# What to work on
Each line, starting at the one with "[0:03.00-0:03.50]" and running to the end of the data below, is to be set down again exactly, both ends included; leave pictures out.
-- Available data follows --
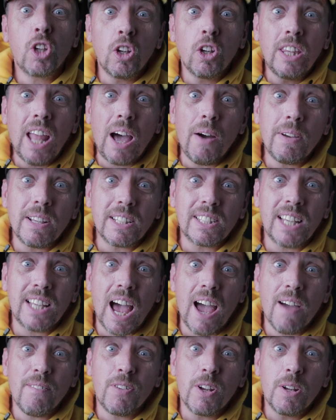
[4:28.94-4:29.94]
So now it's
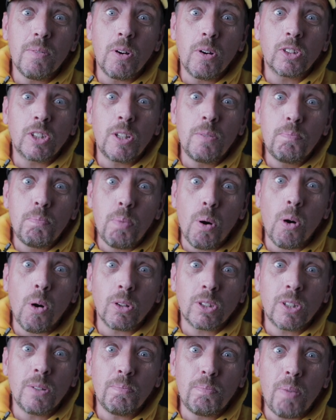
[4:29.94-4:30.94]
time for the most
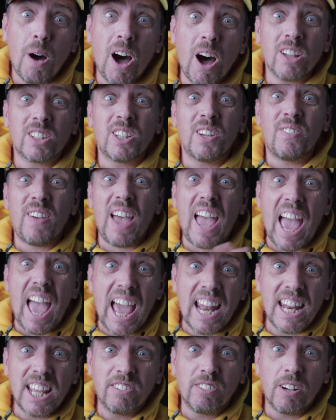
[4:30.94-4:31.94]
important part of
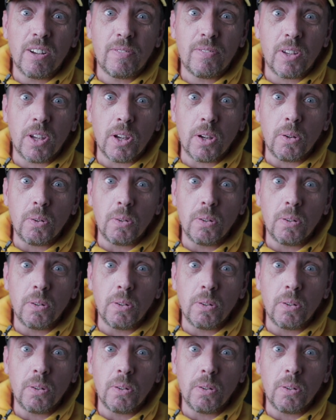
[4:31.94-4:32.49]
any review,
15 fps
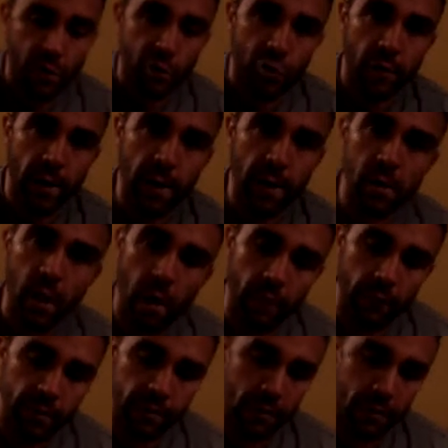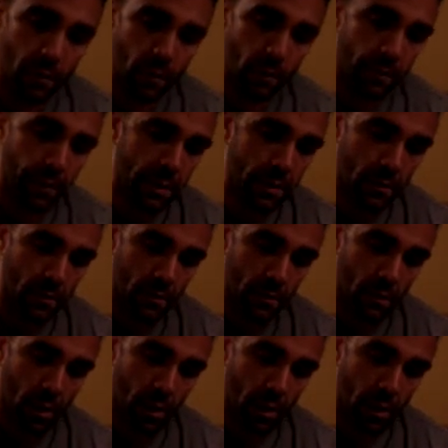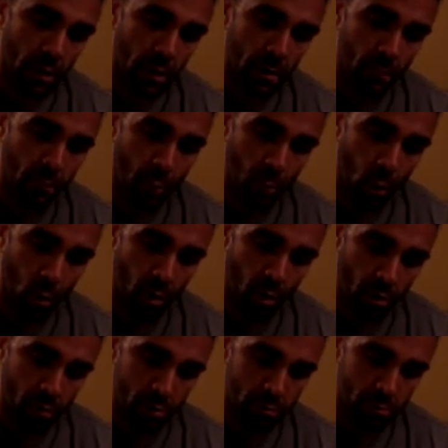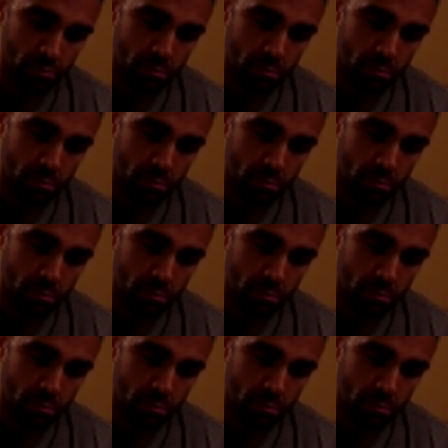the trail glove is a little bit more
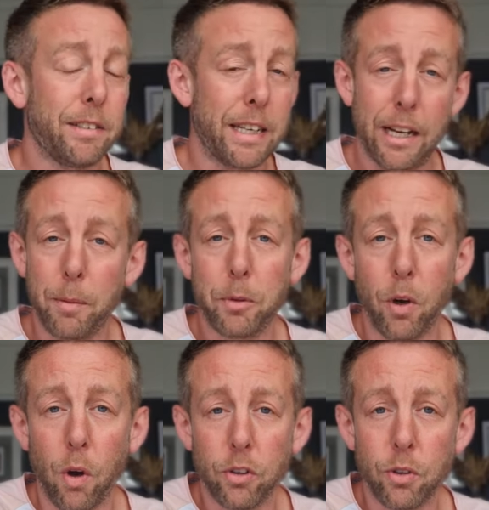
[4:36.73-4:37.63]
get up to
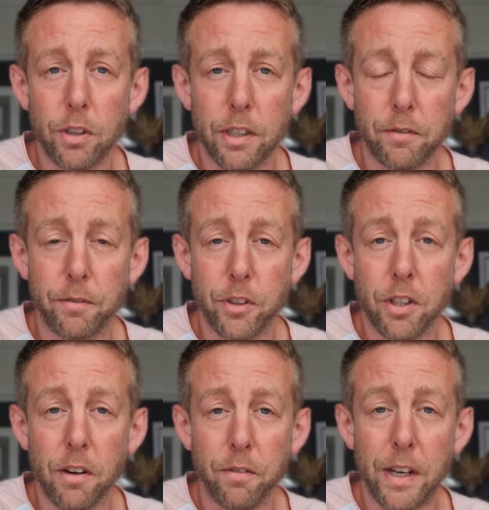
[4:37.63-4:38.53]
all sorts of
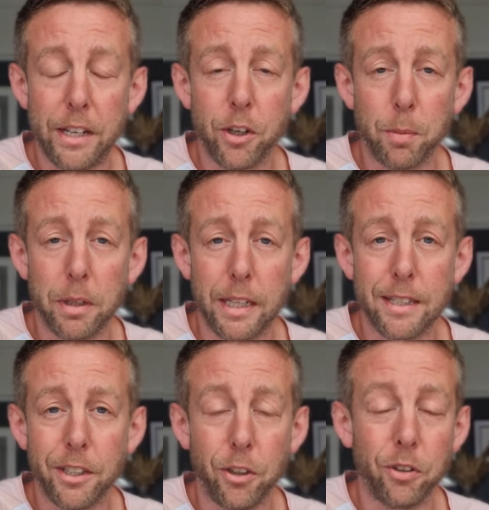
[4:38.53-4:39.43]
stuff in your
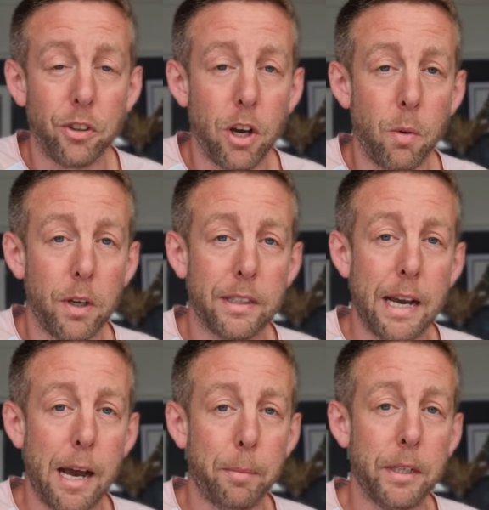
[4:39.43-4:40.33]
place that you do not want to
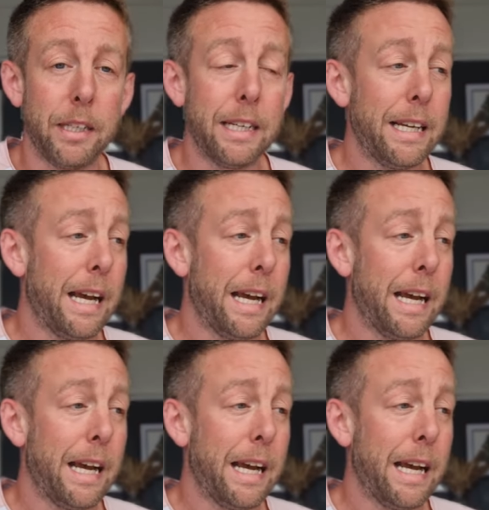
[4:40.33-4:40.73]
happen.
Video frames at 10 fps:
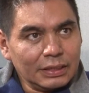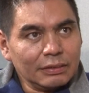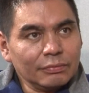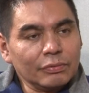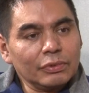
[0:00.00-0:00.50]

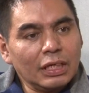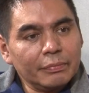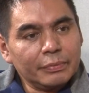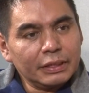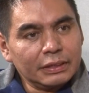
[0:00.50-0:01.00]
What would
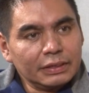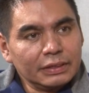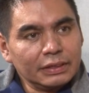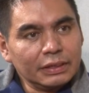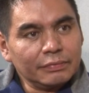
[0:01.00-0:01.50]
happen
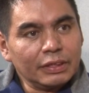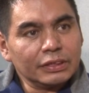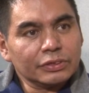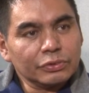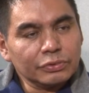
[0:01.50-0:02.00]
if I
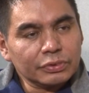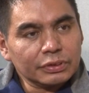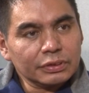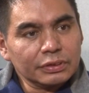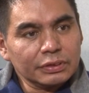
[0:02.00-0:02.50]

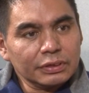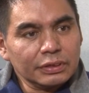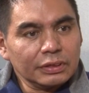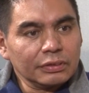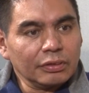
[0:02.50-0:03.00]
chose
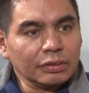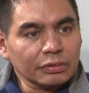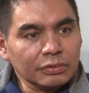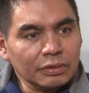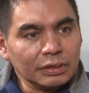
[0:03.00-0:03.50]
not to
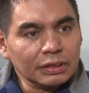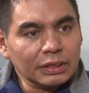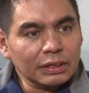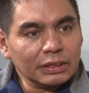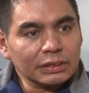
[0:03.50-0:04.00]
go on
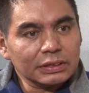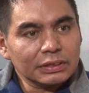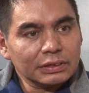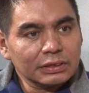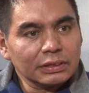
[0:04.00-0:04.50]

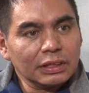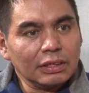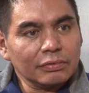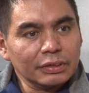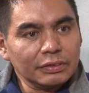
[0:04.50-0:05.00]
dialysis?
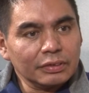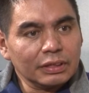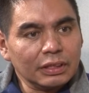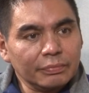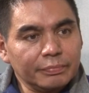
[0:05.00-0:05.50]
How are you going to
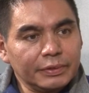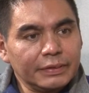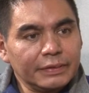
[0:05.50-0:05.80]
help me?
-- Available data concluded --
# Reply
[0:03.00-0:03.50]
not to
[0:03.50-0:04.00]
go on
[0:04.00-0:04.50]

[0:04.50-0:05.00]
dialysis?
[0:05.00-0:05.50]
How are you going to
[0:05.50-0:05.80]
help me?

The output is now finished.